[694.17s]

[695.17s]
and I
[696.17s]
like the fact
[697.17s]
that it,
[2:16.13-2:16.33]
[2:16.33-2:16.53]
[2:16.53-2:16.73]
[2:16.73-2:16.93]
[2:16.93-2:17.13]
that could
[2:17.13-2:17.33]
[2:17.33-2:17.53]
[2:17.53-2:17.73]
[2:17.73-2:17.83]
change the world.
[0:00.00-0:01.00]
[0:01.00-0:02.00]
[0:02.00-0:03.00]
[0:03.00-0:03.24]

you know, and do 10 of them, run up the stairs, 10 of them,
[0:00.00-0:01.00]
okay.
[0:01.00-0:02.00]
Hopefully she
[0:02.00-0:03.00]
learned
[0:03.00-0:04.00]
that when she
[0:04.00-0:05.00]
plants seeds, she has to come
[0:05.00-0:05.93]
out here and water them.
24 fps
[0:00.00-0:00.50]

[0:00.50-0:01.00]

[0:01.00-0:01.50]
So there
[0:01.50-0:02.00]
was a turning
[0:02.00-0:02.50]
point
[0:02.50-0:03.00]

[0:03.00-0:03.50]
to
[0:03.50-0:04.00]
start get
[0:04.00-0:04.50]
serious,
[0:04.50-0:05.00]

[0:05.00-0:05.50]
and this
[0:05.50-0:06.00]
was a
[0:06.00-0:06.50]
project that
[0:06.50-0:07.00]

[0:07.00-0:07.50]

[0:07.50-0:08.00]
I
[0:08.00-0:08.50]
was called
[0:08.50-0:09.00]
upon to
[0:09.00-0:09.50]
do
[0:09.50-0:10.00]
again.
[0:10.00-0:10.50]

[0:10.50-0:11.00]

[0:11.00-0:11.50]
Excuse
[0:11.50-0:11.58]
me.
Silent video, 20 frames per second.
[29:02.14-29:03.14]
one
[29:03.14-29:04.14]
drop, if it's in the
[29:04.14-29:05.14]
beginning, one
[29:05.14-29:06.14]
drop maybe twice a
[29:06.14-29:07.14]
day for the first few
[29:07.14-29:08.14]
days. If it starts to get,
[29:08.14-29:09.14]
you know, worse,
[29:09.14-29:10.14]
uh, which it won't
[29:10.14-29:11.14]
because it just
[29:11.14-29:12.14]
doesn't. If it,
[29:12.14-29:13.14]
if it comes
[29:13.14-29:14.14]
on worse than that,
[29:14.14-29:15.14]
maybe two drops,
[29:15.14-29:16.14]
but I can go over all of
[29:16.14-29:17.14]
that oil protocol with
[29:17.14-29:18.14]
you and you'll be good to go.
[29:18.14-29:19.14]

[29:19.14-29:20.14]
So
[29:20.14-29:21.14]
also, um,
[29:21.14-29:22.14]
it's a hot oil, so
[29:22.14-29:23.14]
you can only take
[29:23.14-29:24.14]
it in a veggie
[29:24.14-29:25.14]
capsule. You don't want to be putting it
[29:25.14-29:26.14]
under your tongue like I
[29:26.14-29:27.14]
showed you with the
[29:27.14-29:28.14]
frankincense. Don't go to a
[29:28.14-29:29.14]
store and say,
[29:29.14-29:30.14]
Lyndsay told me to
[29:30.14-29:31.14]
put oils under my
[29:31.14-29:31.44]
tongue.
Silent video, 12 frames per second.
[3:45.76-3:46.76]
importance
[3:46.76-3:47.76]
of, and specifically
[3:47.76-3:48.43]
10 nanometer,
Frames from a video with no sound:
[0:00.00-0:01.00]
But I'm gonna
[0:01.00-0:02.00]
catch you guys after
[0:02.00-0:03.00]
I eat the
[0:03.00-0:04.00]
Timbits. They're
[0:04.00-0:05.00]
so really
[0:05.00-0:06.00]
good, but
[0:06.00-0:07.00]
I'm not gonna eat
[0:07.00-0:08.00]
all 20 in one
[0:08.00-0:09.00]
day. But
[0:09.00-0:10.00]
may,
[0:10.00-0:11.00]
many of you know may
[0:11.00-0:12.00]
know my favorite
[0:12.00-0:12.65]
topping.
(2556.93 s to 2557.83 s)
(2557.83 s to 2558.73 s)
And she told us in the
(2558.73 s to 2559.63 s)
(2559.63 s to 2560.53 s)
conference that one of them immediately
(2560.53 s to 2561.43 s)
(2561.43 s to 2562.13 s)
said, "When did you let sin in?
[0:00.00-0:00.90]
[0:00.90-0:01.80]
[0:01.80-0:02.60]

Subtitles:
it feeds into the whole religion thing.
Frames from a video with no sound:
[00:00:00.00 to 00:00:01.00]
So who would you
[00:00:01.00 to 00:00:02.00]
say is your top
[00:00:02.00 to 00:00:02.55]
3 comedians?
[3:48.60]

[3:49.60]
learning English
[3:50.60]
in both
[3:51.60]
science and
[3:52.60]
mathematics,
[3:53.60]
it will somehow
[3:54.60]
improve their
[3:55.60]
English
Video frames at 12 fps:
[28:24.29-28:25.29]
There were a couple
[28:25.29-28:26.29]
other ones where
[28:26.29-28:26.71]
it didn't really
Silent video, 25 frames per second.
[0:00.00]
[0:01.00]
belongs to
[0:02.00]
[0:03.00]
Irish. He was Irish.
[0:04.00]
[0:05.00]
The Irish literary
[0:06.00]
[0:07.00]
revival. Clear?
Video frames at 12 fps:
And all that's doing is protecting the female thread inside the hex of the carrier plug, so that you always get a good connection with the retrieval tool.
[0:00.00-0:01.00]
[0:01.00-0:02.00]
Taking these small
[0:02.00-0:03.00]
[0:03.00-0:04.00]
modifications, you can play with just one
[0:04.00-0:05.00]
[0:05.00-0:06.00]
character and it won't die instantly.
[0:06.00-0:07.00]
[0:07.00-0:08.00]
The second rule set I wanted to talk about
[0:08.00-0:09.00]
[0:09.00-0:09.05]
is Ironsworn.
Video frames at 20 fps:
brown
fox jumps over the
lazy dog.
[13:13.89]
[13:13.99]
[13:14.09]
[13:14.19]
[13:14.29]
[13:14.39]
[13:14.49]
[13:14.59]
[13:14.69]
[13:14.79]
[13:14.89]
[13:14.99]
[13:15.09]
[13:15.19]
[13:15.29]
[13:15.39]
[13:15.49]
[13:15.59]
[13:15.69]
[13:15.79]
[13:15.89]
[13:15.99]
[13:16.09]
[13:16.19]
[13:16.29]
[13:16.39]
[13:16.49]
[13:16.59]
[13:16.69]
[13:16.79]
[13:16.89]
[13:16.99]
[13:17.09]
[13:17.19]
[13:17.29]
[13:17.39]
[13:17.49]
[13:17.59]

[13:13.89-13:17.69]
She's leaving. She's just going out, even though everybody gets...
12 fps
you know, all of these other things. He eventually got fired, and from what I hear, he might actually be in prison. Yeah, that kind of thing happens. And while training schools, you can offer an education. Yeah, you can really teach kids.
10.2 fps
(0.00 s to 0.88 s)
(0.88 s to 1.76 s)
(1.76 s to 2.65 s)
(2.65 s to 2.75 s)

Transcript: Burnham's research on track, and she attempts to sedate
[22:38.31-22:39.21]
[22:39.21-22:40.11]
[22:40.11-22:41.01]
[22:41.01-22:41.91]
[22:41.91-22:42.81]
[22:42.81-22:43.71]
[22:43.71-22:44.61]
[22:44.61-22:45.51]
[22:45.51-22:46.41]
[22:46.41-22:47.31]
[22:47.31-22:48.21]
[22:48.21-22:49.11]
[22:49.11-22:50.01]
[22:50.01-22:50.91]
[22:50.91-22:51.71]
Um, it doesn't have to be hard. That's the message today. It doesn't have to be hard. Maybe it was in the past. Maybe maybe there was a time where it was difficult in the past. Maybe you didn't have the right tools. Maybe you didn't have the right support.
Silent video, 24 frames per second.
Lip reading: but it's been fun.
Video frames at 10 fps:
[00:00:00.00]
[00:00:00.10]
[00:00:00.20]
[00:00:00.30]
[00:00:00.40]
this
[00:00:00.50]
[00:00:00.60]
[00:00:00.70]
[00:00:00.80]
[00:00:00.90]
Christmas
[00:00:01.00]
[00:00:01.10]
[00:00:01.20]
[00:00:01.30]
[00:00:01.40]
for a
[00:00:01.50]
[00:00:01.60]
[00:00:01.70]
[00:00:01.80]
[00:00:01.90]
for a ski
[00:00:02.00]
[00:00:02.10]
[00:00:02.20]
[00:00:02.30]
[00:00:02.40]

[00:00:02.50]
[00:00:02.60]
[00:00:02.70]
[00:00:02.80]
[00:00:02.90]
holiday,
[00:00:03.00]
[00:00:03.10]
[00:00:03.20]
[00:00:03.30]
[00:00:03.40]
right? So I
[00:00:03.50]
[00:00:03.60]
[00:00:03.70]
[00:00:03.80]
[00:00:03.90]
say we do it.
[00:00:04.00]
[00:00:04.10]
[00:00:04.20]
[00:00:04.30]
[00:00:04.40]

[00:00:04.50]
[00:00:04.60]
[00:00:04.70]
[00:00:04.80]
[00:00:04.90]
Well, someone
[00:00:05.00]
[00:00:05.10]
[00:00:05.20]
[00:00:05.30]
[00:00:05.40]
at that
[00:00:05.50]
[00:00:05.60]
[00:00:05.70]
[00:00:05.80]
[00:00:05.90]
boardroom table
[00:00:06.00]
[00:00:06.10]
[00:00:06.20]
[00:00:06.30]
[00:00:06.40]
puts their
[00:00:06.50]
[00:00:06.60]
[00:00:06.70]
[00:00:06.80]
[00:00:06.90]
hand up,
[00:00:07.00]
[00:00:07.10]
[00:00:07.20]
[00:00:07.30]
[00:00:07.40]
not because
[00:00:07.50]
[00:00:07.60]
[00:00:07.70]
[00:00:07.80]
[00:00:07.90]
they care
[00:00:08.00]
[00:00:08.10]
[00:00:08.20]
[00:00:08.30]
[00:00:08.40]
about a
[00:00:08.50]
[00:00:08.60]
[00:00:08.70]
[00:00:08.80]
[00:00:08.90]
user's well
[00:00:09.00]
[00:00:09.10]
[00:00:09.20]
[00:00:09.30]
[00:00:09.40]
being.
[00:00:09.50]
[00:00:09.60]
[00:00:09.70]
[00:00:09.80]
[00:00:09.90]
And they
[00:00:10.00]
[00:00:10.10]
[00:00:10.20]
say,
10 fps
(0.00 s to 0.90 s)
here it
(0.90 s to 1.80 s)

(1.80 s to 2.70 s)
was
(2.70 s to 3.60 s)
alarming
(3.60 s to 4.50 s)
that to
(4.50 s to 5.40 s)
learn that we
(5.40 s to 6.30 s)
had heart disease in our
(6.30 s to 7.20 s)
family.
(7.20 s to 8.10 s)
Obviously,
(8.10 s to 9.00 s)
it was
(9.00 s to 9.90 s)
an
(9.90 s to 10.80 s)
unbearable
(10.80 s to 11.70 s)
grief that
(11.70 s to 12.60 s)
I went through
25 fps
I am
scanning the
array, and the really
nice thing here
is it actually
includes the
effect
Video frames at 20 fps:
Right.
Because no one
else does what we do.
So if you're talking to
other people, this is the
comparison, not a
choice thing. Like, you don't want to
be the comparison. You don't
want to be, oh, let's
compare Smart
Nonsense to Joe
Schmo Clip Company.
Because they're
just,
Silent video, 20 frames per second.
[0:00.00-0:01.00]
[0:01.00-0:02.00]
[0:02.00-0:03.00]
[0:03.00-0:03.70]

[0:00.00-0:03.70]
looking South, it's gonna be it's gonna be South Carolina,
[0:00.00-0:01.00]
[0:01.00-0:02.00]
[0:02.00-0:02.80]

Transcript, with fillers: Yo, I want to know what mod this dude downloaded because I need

================================

◆ TASK STATEMENT
Every line from the one containing "[00:00:06.90]" to the final line of the listing above should be set down exactly, with nothing added.

◆ OUTPUT OF THE EXERCISE
[00:00:06.90]
hand up,
[00:00:07.00]
[00:00:07.10]
[00:00:07.20]
[00:00:07.30]
[00:00:07.40]
not because
[00:00:07.50]
[00:00:07.60]
[00:00:07.70]
[00:00:07.80]
[00:00:07.90]
they care
[00:00:08.00]
[00:00:08.10]
[00:00:08.20]
[00:00:08.30]
[00:00:08.40]
about a
[00:00:08.50]
[00:00:08.60]
[00:00:08.70]
[00:00:08.80]
[00:00:08.90]
user's well
[00:00:09.00]
[00:00:09.10]
[00:00:09.20]
[00:00:09.30]
[00:00:09.40]
being.
[00:00:09.50]
[00:00:09.60]
[00:00:09.70]
[00:00:09.80]
[00:00:09.90]
And they
[00:00:10.00]
[00:00:10.10]
[00:00:10.20]
say,
10 fps
(0.00 s to 0.90 s)
here it
(0.90 s to 1.80 s)

(1.80 s to 2.70 s)
was
(2.70 s to 3.60 s)
alarming
(3.60 s to 4.50 s)
that to
(4.50 s to 5.40 s)
learn that we
(5.40 s to 6.30 s)
had heart disease in our
(6.30 s to 7.20 s)
family.
(7.20 s to 8.10 s)
Obviously,
(8.10 s to 9.00 s)
it was
(9.00 s to 9.90 s)
an
(9.90 s to 10.80 s)
unbearable
(10.80 s to 11.70 s)
grief that
(11.70 s to 12.60 s)
I went through
25 fps
I am
scanning the
array, and the really
nice thing here
is it actually
includes the
effect
Video frames at 20 fps:
Right.
Because no one
else does what we do.
So if you're talking to
other people, this is the
comparison, not a
choice thing. Like, you don't want to
be the comparison. You don't
want to be, oh, let's
compare Smart
Nonsense to Joe
Schmo Clip Company.
Because they're
just,
Silent video, 20 frames per second.
[0:00.00-0:01.00]
[0:01.00-0:02.00]
[0:02.00-0:03.00]
[0:03.00-0:03.70]

[0:00.00-0:03.70]
looking South, it's gonna be it's gonna be South Carolina,
[0:00.00-0:01.00]
[0:01.00-0:02.00]
[0:02.00-0:02.80]

Transcript, with fillers: Yo, I want to know what mod this dude downloaded because I need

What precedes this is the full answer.